## ABOUT THIS TASK
Restate every line of the material below word for word, skipping the images.

## SUPPLIED MATERIAL
================================
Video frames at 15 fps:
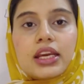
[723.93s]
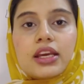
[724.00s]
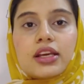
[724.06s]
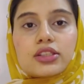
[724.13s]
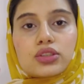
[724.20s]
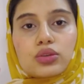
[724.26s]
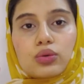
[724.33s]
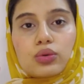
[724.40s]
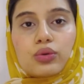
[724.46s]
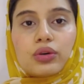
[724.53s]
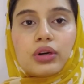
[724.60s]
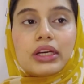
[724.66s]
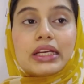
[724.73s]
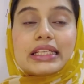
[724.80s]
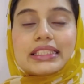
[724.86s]
So
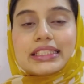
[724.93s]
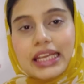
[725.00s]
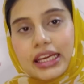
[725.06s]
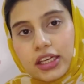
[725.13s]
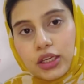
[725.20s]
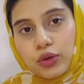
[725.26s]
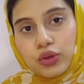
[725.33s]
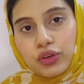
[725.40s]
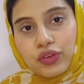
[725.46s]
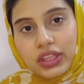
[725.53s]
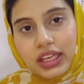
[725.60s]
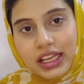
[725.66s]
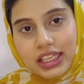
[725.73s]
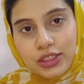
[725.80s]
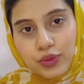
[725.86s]
stay tuned for the
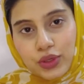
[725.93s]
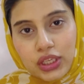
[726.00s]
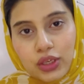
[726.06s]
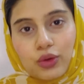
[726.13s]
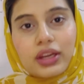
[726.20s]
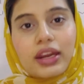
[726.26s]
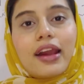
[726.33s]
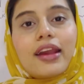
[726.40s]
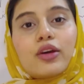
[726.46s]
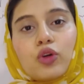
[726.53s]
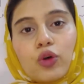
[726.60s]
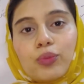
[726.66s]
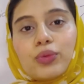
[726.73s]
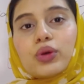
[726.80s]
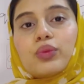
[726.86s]
next video, and I
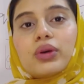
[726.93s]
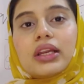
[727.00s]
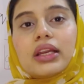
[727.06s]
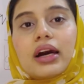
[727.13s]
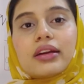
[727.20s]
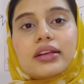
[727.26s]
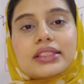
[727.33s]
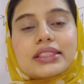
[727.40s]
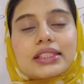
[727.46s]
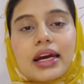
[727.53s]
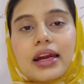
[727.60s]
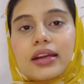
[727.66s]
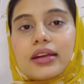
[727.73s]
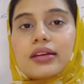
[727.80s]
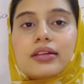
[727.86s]
hope you will
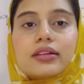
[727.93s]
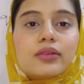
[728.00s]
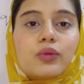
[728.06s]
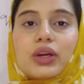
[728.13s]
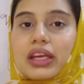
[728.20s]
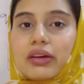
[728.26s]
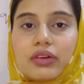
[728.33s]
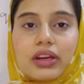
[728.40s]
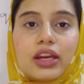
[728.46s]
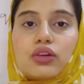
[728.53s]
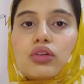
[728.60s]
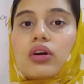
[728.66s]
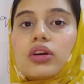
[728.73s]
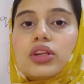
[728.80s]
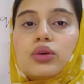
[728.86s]
understand whatever I
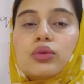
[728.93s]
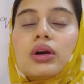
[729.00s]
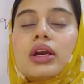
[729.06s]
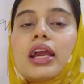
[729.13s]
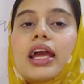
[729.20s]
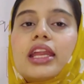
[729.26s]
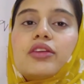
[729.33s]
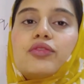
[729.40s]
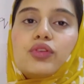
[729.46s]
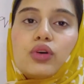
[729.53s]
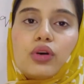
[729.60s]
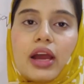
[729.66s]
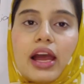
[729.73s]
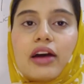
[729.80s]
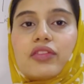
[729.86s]
taught you. And if you
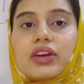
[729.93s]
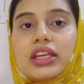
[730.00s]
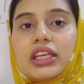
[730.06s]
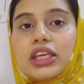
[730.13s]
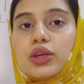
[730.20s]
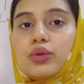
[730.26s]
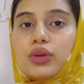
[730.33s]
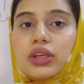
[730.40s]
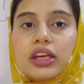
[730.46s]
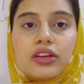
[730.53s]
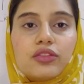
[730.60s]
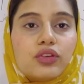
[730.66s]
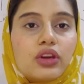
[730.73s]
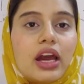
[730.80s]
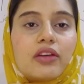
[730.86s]
have any query and if
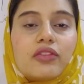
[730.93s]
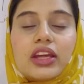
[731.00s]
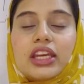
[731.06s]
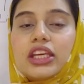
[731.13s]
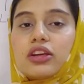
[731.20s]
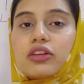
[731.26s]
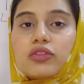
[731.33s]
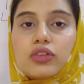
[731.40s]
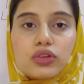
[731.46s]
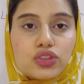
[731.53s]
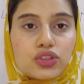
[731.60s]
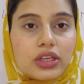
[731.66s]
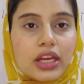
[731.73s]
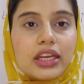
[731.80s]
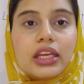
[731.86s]
you have any
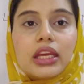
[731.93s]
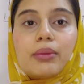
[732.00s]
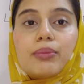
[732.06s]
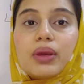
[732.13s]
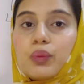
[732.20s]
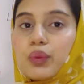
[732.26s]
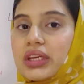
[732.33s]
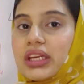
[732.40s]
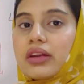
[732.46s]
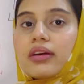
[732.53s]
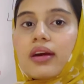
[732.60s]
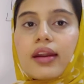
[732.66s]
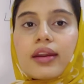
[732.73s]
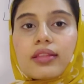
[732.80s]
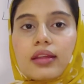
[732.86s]
confusion, any ambiguity
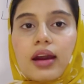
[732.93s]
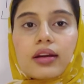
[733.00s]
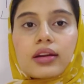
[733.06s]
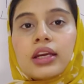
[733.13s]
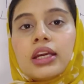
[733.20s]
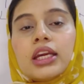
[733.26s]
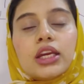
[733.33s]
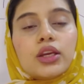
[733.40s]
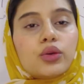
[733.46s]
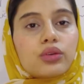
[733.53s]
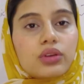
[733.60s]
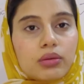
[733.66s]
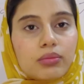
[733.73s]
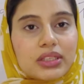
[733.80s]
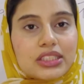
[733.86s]
regarding that, you
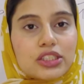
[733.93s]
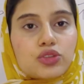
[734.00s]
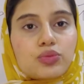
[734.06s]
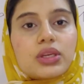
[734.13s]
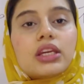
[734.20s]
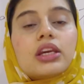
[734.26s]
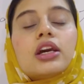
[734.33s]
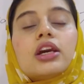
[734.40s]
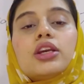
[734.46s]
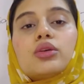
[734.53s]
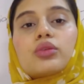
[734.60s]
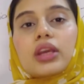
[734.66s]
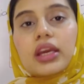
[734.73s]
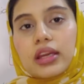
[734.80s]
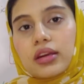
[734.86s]
can message me, you
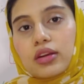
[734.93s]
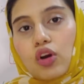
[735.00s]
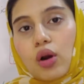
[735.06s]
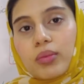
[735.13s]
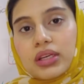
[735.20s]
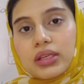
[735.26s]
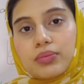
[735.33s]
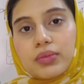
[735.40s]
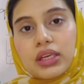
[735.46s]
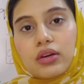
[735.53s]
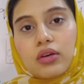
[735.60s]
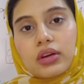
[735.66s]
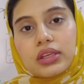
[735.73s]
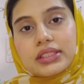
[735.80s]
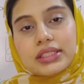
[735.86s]
can comment me
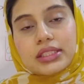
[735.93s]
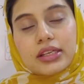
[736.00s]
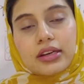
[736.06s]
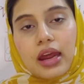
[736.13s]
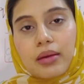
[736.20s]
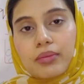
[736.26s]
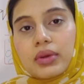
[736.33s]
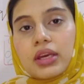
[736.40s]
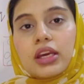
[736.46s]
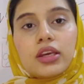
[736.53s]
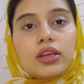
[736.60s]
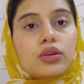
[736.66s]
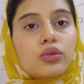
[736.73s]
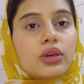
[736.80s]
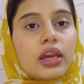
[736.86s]
on Instagram,
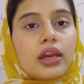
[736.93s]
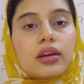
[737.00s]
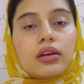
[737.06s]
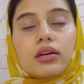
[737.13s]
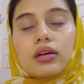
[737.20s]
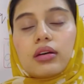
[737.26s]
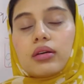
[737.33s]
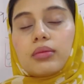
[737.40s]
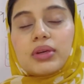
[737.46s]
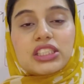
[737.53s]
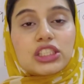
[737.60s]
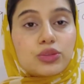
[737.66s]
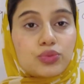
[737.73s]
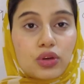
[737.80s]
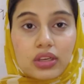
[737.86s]
you can
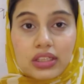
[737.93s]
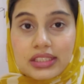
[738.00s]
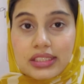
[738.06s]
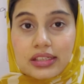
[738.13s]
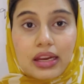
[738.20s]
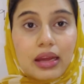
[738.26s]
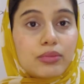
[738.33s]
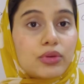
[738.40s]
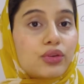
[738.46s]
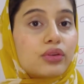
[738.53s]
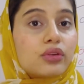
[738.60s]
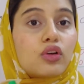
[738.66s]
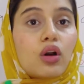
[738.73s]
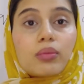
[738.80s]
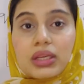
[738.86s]
message me on Instagram, you can
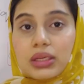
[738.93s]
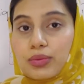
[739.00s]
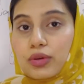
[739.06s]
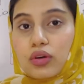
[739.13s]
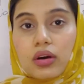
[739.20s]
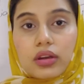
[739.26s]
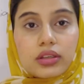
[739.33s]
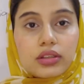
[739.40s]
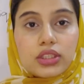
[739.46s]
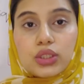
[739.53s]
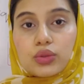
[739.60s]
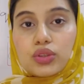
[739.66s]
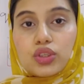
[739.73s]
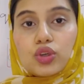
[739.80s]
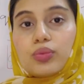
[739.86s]
comment me on
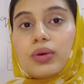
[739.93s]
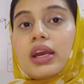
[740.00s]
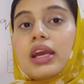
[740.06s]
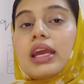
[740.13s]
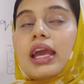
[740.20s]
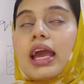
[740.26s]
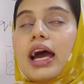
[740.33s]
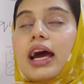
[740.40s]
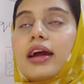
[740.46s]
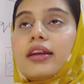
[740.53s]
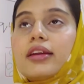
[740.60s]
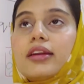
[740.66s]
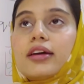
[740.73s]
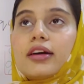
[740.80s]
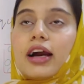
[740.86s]
YouTube,
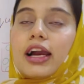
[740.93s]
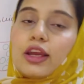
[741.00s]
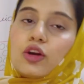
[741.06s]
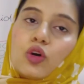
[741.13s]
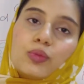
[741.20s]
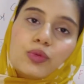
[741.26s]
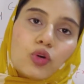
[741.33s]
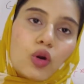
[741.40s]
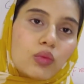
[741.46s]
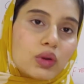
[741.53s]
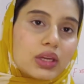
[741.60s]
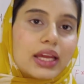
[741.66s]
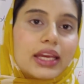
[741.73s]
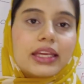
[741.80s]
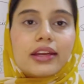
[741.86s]
and I hope you all will
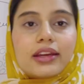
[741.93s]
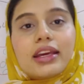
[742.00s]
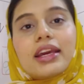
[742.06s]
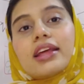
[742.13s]
like it.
================================
## SOLUTION TO THIS EXERCISE
Video frames at 15 fps:
[723.93s]
[724.00s]
[724.06s]
[724.13s]
[724.20s]
[724.26s]
[724.33s]
[724.40s]
[724.46s]
[724.53s]
[724.60s]
[724.66s]
[724.73s]
[724.80s]
[724.86s]
So
[724.93s]
[725.00s]
[725.06s]
[725.13s]
[725.20s]
[725.26s]
[725.33s]
[725.40s]
[725.46s]
[725.53s]
[725.60s]
[725.66s]
[725.73s]
[725.80s]
[725.86s]
stay tuned for the
[725.93s]
[726.00s]
[726.06s]
[726.13s]
[726.20s]
[726.26s]
[726.33s]
[726.40s]
[726.46s]
[726.53s]
[726.60s]
[726.66s]
[726.73s]
[726.80s]
[726.86s]
next video, and I
[726.93s]
[727.00s]
[727.06s]
[727.13s]
[727.20s]
[727.26s]
[727.33s]
[727.40s]
[727.46s]
[727.53s]
[727.60s]
[727.66s]
[727.73s]
[727.80s]
[727.86s]
hope you will
[727.93s]
[728.00s]
[728.06s]
[728.13s]
[728.20s]
[728.26s]
[728.33s]
[728.40s]
[728.46s]
[728.53s]
[728.60s]
[728.66s]
[728.73s]
[728.80s]
[728.86s]
understand whatever I
[728.93s]
[729.00s]
[729.06s]
[729.13s]
[729.20s]
[729.26s]
[729.33s]
[729.40s]
[729.46s]
[729.53s]
[729.60s]
[729.66s]
[729.73s]
[729.80s]
[729.86s]
taught you. And if you
[729.93s]
[730.00s]
[730.06s]
[730.13s]
[730.20s]
[730.26s]
[730.33s]
[730.40s]
[730.46s]
[730.53s]
[730.60s]
[730.66s]
[730.73s]
[730.80s]
[730.86s]
have any query and if
[730.93s]
[731.00s]
[731.06s]
[731.13s]
[731.20s]
[731.26s]
[731.33s]
[731.40s]
[731.46s]
[731.53s]
[731.60s]
[731.66s]
[731.73s]
[731.80s]
[731.86s]
you have any
[731.93s]
[732.00s]
[732.06s]
[732.13s]
[732.20s]
[732.26s]
[732.33s]
[732.40s]
[732.46s]
[732.53s]
[732.60s]
[732.66s]
[732.73s]
[732.80s]
[732.86s]
confusion, any ambiguity
[732.93s]
[733.00s]
[733.06s]
[733.13s]
[733.20s]
[733.26s]
[733.33s]
[733.40s]
[733.46s]
[733.53s]
[733.60s]
[733.66s]
[733.73s]
[733.80s]
[733.86s]
regarding that, you
[733.93s]
[734.00s]
[734.06s]
[734.13s]
[734.20s]
[734.26s]
[734.33s]
[734.40s]
[734.46s]
[734.53s]
[734.60s]
[734.66s]
[734.73s]
[734.80s]
[734.86s]
can message me, you
[734.93s]
[735.00s]
[735.06s]
[735.13s]
[735.20s]
[735.26s]
[735.33s]
[735.40s]
[735.46s]
[735.53s]
[735.60s]
[735.66s]
[735.73s]
[735.80s]
[735.86s]
can comment me
[735.93s]
[736.00s]
[736.06s]
[736.13s]
[736.20s]
[736.26s]
[736.33s]
[736.40s]
[736.46s]
[736.53s]
[736.60s]
[736.66s]
[736.73s]
[736.80s]
[736.86s]
on Instagram,
[736.93s]
[737.00s]
[737.06s]
[737.13s]
[737.20s]
[737.26s]
[737.33s]
[737.40s]
[737.46s]
[737.53s]
[737.60s]
[737.66s]
[737.73s]
[737.80s]
[737.86s]
you can
[737.93s]
[738.00s]
[738.06s]
[738.13s]
[738.20s]
[738.26s]
[738.33s]
[738.40s]
[738.46s]
[738.53s]
[738.60s]
[738.66s]
[738.73s]
[738.80s]
[738.86s]
message me on Instagram, you can
[738.93s]
[739.00s]
[739.06s]
[739.13s]
[739.20s]
[739.26s]
[739.33s]
[739.40s]
[739.46s]
[739.53s]
[739.60s]
[739.66s]
[739.73s]
[739.80s]
[739.86s]
comment me on
[739.93s]
[740.00s]
[740.06s]
[740.13s]
[740.20s]
[740.26s]
[740.33s]
[740.40s]
[740.46s]
[740.53s]
[740.60s]
[740.66s]
[740.73s]
[740.80s]
[740.86s]
YouTube,
[740.93s]
[741.00s]
[741.06s]
[741.13s]
[741.20s]
[741.26s]
[741.33s]
[741.40s]
[741.46s]
[741.53s]
[741.60s]
[741.66s]
[741.73s]
[741.80s]
[741.86s]
and I hope you all will
[741.93s]
[742.00s]
[742.06s]
[742.13s]
like it.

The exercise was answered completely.